─── Extracted entries

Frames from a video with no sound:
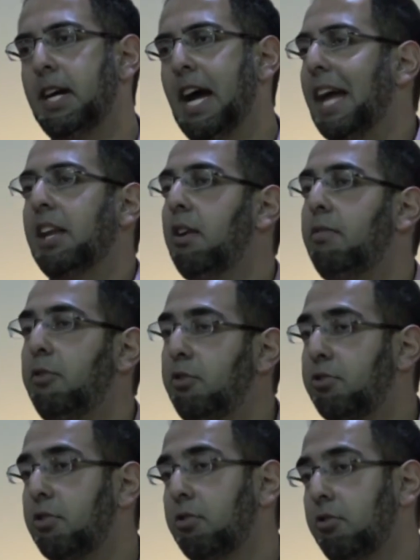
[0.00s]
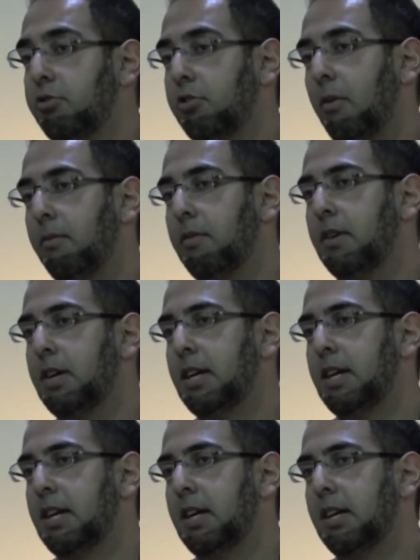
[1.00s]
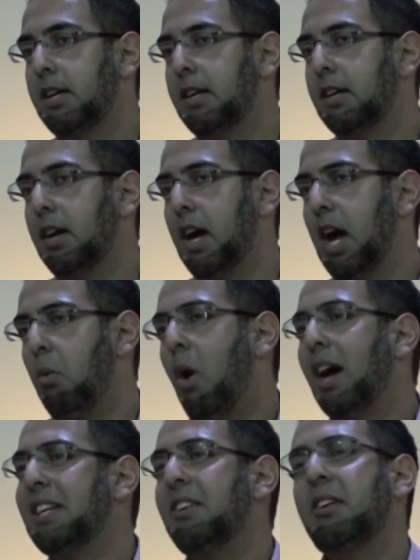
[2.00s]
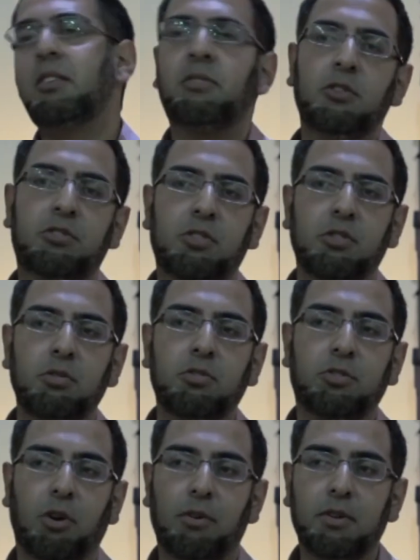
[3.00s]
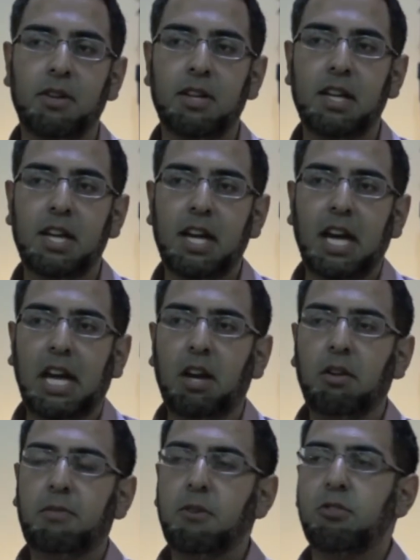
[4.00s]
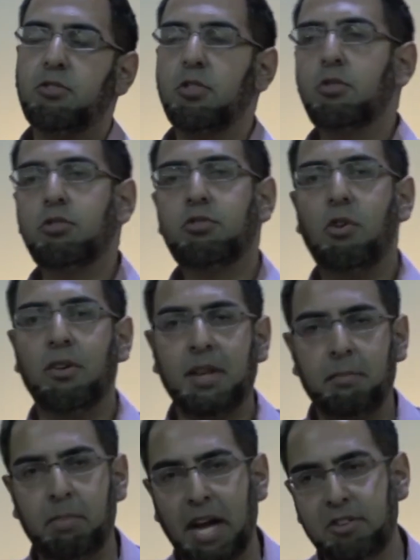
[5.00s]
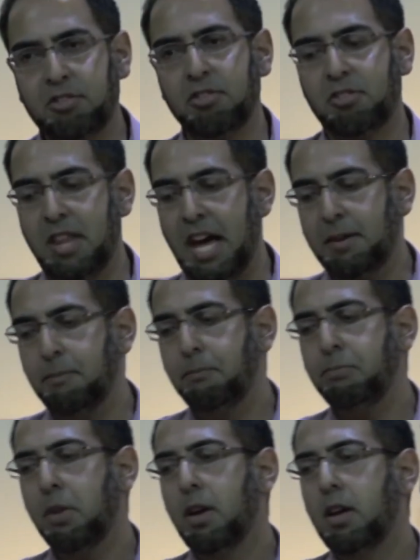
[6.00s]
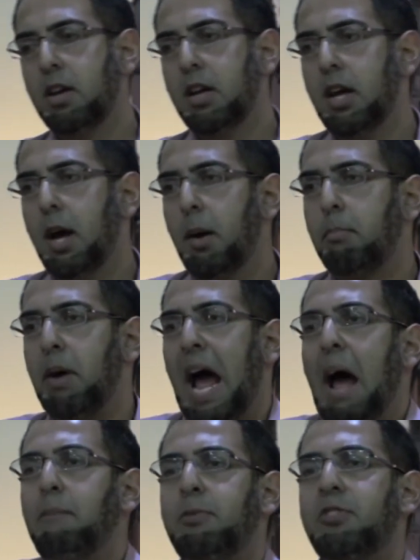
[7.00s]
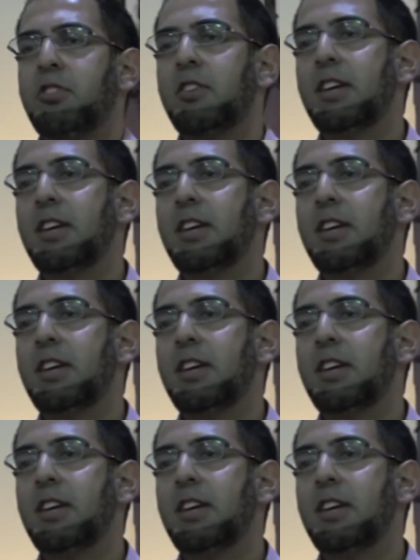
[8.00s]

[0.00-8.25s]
And he refused to do so. And why did he refuse to do so? He refused to do so on the basis that perhaps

──────

Aim of the task:
Print out the material word for word, omitting the pictures.

Exercise output:
Frames from a video with no sound:
[0.00s]
[1.00s]
[2.00s]
[3.00s]
[4.00s]
[5.00s]
[6.00s]
[7.00s]
[8.00s]

[0.00-8.25s]
And he refused to do so. And why did he refuse to do so? He refused to do so on the basis that perhaps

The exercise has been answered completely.